**EXERCISE BRIEF**
When you reach the line that holds "(6.30 s to 7.20 s)", start copying exactly and keep going through the final line of the data, leaving out pictures.

[Records from a dataset]
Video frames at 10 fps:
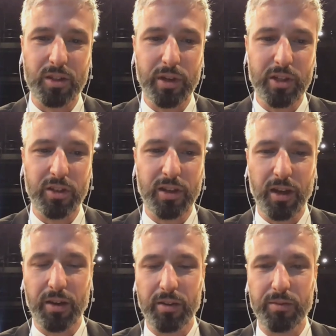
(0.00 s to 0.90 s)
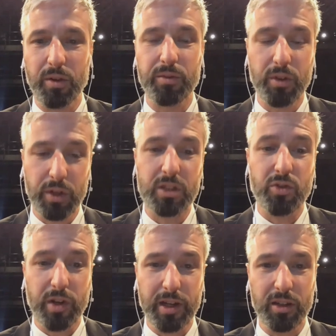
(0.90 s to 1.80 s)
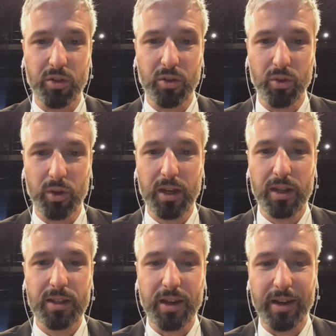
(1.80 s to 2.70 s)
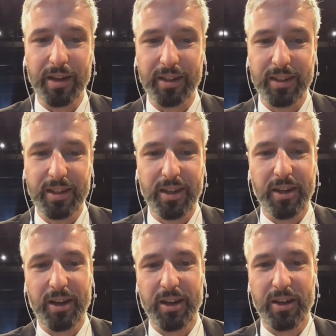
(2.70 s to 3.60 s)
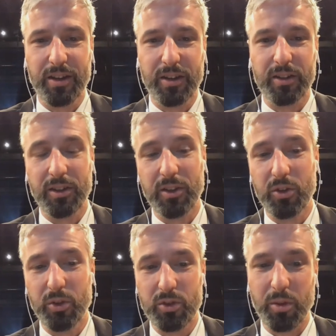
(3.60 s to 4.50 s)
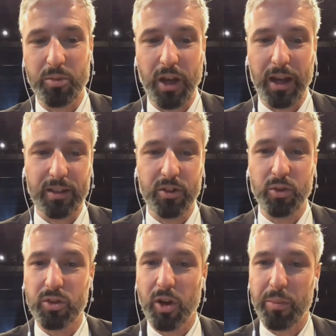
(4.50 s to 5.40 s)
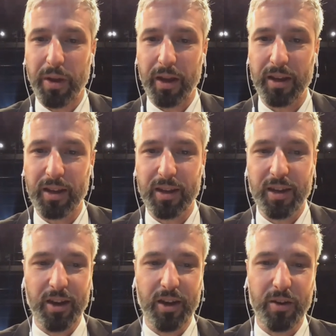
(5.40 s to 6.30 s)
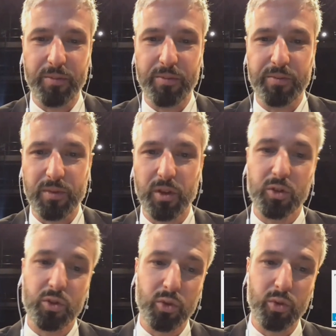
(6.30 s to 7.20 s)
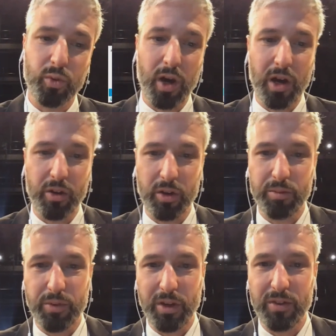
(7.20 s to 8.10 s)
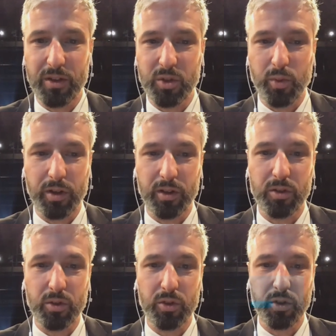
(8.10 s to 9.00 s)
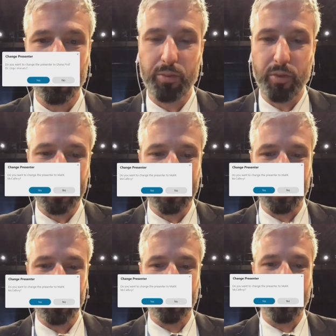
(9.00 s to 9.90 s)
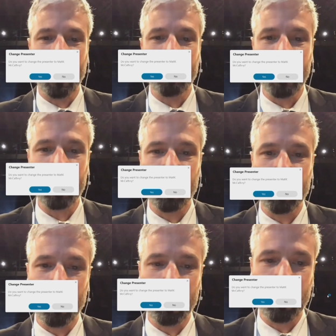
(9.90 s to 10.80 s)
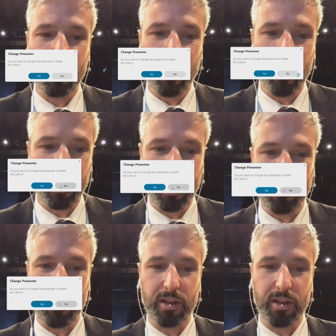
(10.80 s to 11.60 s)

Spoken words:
question was trying to tie the new subject, the new topic, to our previous one, to your presentation. And let me introduce the Hungarian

**COMPLETED EXERCISE**
(6.30 s to 7.20 s)
(7.20 s to 8.10 s)
(8.10 s to 9.00 s)
(9.00 s to 9.90 s)
(9.90 s to 10.80 s)
(10.80 s to 11.60 s)

Spoken words:
question was trying to tie the new subject, the new topic, to our previous one, to your presentation. And let me introduce the Hungarian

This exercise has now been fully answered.